SANTA TERESA DI RIVA – Si sblocca la posizione dei 15 lavoratori AtoMe4 che da una settimana sono inattivi perché il gestore del servizio igiene ambientale di Santa Teresa di Riva non li vuole prendere in carico in quanto mancano alcuni pasaggi fondamentali previsti dalla legge regionale 9/2010 che la Srr Area Metropolitana ha finora disatteso.
Questa sera a Palazzo Zanca si è tenuto un vertice convocato dal sindaco Accorinti nella qualità di presidente della Srr Area Metropolitana, presenti l’assessore Daniele Ialacqua, il commissario straordinario dell’AtoMe4, Ettore Ragusa, i commissari liquidatori Ato4, Leonardo Racco e Alessandro Di Tommaso, il vice sindaco di Santa Teresa di Riva Danilo Lo Giudice con l’assessore all’ambiente Gianmarco Lombardo, il titolare della “Onofaro srl”, gestore del servizio igiene ambientale a Santa Teresa di Riva, Attilio Onofaro, ed i rappresentanti delle organizzazioni sindacali. In attesa anche una rappresentanza di lavoratori. Alla fine si è trovato l’accordo secondo il percorso stabilito dalla legge, che ora dovrà essere ratificato dall’Ufficio Provinciale del Lavoro di Messina (che già aveva dato le stesse indicazioni).

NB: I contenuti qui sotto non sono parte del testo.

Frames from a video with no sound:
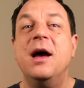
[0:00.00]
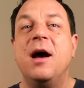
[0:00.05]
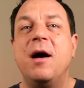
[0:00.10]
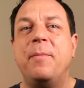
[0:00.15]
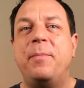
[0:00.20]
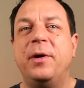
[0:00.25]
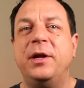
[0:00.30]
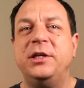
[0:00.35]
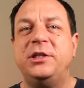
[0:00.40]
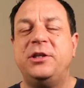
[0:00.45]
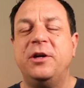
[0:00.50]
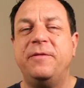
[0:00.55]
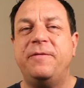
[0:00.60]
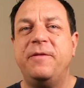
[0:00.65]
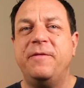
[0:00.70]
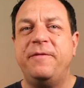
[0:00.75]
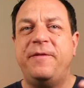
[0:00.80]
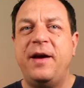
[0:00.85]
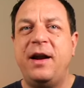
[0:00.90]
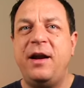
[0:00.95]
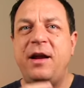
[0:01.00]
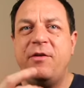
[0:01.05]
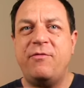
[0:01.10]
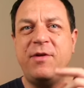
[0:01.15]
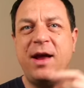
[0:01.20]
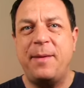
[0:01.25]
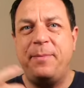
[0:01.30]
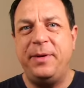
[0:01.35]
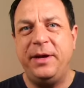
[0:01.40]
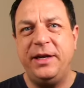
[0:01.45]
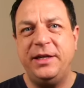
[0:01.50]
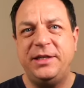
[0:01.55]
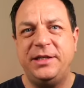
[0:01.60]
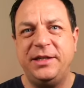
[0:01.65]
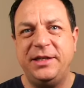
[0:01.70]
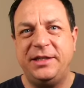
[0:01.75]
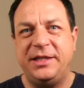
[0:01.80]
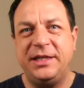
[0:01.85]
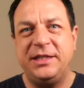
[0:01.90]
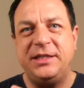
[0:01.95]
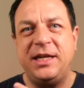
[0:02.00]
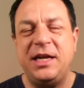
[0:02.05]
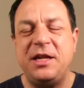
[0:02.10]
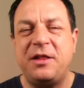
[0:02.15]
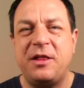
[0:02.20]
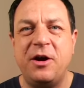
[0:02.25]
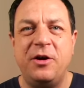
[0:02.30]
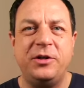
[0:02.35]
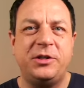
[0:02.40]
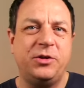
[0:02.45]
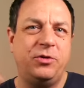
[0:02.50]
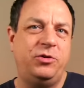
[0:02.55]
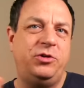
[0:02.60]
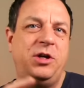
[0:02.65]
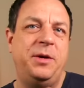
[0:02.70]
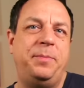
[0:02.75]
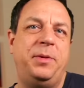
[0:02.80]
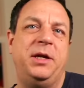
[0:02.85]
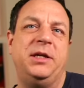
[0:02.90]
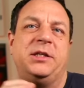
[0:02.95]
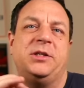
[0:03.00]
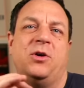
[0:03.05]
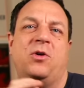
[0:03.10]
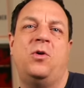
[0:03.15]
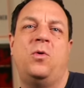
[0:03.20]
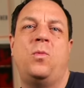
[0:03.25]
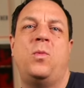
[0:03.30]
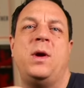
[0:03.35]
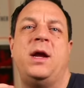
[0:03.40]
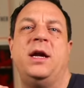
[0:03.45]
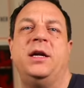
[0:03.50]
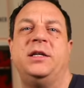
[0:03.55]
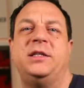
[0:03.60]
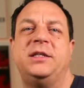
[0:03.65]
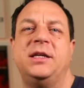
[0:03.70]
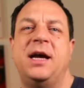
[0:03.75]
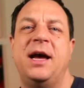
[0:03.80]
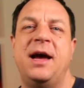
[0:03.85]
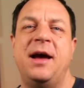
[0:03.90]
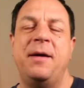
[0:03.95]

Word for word: a bunch of very rapid 16th notes or triplets or weird,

In pratica l’AtoMe4 provvederà a licenziare i 15 lavoratori che un secondo dopo saranno assunti dalla Srr Area Metropolitana e da questa “girati” alla Onofaro srl che li impiegherà per il servizio che ha avuto in appalto dal comune di Santa Teresa di Riva, che, quindi, continuerà a versare le somme necessarie per il pagamento del loro stipendio, come ha sempre fatto finora, ciè da giugno scorso quando il servizio è passato all’Aro Comunale. Tutto risolto, quindi. Però la burocrazia è micidiale, per cui secondo stime degli addetti, i 15 torneranno al lavoro tra un paio di giorni. Nel frattempo la Onofaro proseguirà con i lavoratori esterni assunti a tempo determinato per garantire il servizio e rispettare l’appalto senza incorrere in alcuna penale di sorta. (gi.pu.)